The Space Shuttle Atlantis lifted off from Kennedy Space Center this morning, and high into the sky and eventually into Earth’s orbit. It marks the final launch – the last time in 30 years America will launch a Space Shuttle. For this blogger, who’s saw the passing of the Apollo Space Program and now the Space Shuttle, and reduced budgets for space exploration, today’s event marks the end of intellectual curiosity.
Please understand that from my birth in 1962 to today, I’ve grown up not only with the idea that “something is out there,” but that we were making the instruments to place people in space to find that something. The highlight came when I was just 7 years old – Apollo 11 took the first astronauts to the moon, and for me, the term “moon walk” had nothing to do with a dance or Michael Jackson. It referred to what Neil Armstrong did when he set foot on the Moon.
That year, 1969, was the last year of Star Trek, the NBC Television show, left for dead, but revived in syndication, and has now defined a good portion of American geek culture. It took us into the 1970s, with more Apollo launches to the Moon, and ideas of a giant space colony orbiting the Earth from a place called “L5” – for Lagrangian points that are the perfect “even” points in Earth – Moon gravitational pull.
Skylab and the development of the International Space Station pointed the way toward the eventual colonization of space, and continued funding for space exploration. Meanwhile, Star Trek had grown to movie form, Britain produced Space 1999, and then Star Wars gave us a view of fantasy view space living part based on Star Trek, part on myth, and the rest from the mind of George Lucas.
But the idea of space and space exploration was not only the constant, but the catalyst for research and for the creation of new technologies and materials and tools.
By this time, 2011, some believed we would have that space colony. Well, look around.
Because something happened during that time of space exploration: we became more interested in us, or more to the point, “me.” The interest in “How can I become younger, better, stronger, faster,” grew and with it, more money toward research in that area. Money that, I argue, has taken the place of space exploration.
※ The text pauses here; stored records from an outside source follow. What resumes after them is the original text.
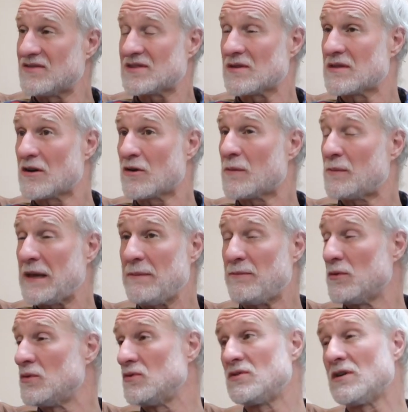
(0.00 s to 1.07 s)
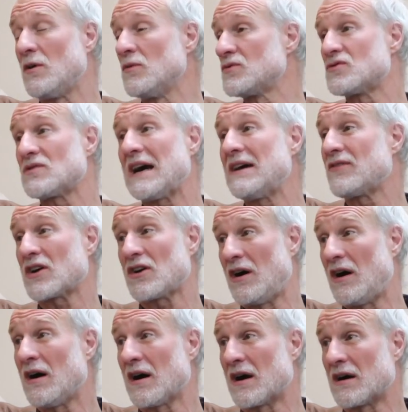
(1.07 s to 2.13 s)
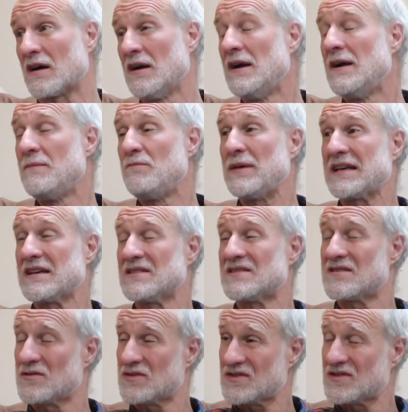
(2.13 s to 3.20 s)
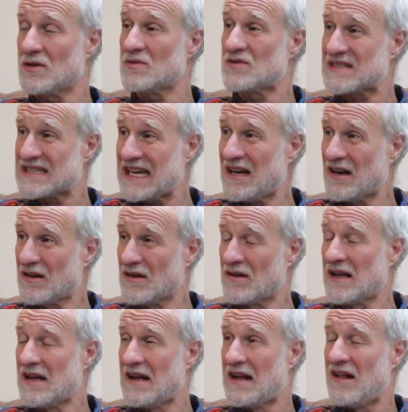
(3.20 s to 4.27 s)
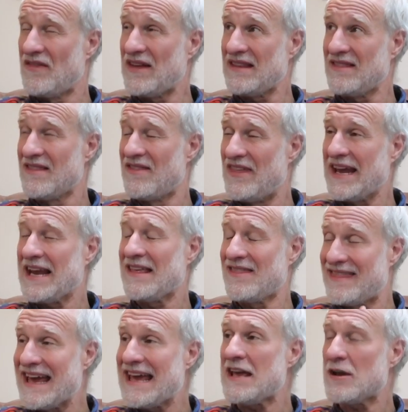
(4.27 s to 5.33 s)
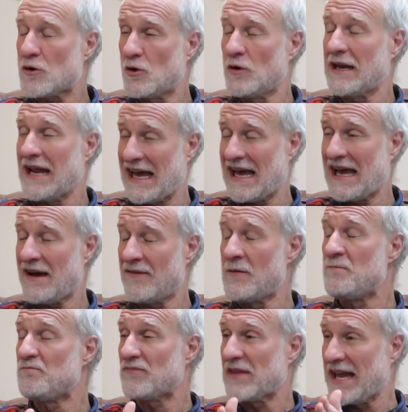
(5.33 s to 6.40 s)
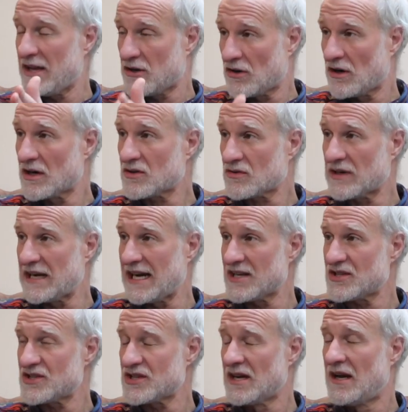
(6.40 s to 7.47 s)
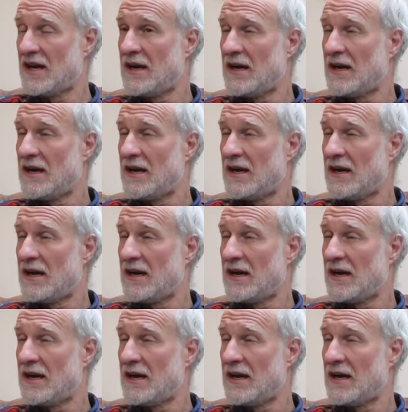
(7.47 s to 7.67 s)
So there are people who don't drive a car because they're so scared that they could have a car crash.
It’s all about us, and not about what’s beyond us.
Now, while pop culture hasn’t turned its back on space, the advent of comic books into movies has meshed with our interest in being that “better, stronger, faster” thing, so Iron Man and the genre Tech Noir take center stage. Video games around characters find fans at Comic Con and become movies.
Meanwhile NASA, which really should be trying to use pop culture to keep itself relevant, goes begging for money.
So, what killed the Space Shuttle program? The “me” generation. That’s what killed the space program and intellectual curiosity.